Mountain in the state of Wyoming

Fossil Mountain (10921 ft) is located in the Teton Range, within the Jedediah Smith Wilderness of Caribou-Targhee National Forest, U.S. state of Wyoming.

As mapped by J. D. Love and others, the peak of Fossil Mountain consists of relatively flat-lying beds of the Mississippian Madison Limestone and underlying Devonian Darby Formation. Underlying the Darby Formation and exposed in shear cliffs and floors of glacially modified valleys are the Ordovician Bighorn Dolomite, Cambrian Gallatin Formation, Gros Ventre Formation and Flathead Sandstone. In all, there is about 2700 ft of lower and middle Paleozoic sedimentary strata exposed within the area of Fossil Mountain.

The study of the sedimentary strata within the Teton Range, shows that these strata consist mostly of limestones and dolomites. The Madison Limestone consists of a basal, dark-colored, fine-grained dolomitic limestones overlain by hundreds of feet of gray limestone that is classified as fossiliferous oosparite and fossiliferous pelsparite. Abundant fossils of shells and corals, which are protected by federal laws, have been found in the Madison Limestone at Fossil Mountain. Underlying the Madison Limestone, the Darby Formation consists mostly of dolomites and limestones that commonly contain discontinuous layers of calcareous shale or sandstone.

==Fossil Mountain Ice Cave==
Fossil Mountain Ice Cave is a notable solutional cave in the Madison Limestone west of Fossil Mountain. This cave is also known as Darby Ice Cave, Darby Canyon Caves, or Wind Cave. It has about 3 mi of passage. The underground distance between entrances is about 1.5 mi of travel underground 1 mi on the surface. It is noted for the presence of layered ice and sediments deposits up to 42 ft thick.

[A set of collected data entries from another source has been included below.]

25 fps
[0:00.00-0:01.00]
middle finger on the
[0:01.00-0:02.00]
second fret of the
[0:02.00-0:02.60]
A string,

Fossil Mountain Ice Cave has a combination of hazards that have resulted in frequent rescues. The safe exploration of this cave requires the participation of cavers with previous experience with this cave; expertise in ice and rock caving; specialized and appropriate caving equipment; and detailed planning and preparation, including the prepositioning of ropes, for a visit to this cave. Also, visiting this cave has detrimental effects on the preservation of scientifically significant ice deposits found within this cave. For example, visitor-induced melting of ice deposits was noted as early as 1975.

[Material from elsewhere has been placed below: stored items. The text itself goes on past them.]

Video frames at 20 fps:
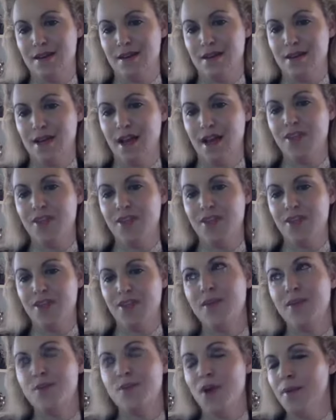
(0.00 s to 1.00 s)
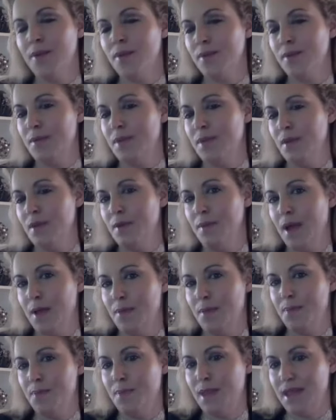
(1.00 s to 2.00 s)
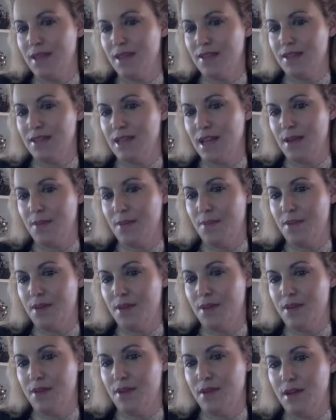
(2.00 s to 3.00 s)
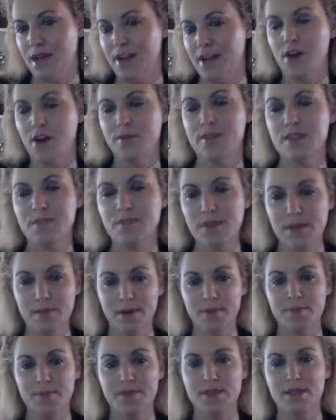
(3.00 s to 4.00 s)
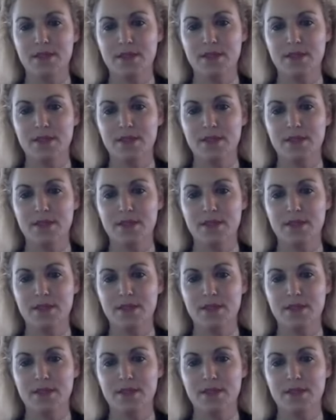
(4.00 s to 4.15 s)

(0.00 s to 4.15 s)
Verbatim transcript: I think that would probably be my biggest tip. I call them speed bumps.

The analysis of measurements of stable isotopes of oxygen and hydrogen recovered form samples of ice collected from Fossil Mountain Ice Cave provided a record of paleotemperatures of this part of the Teton Range for the past 175 years. They showed a continuing increase in local temperatures over the past the past 160 years. In addition, two consecutive very cold years in the early 1870s were found.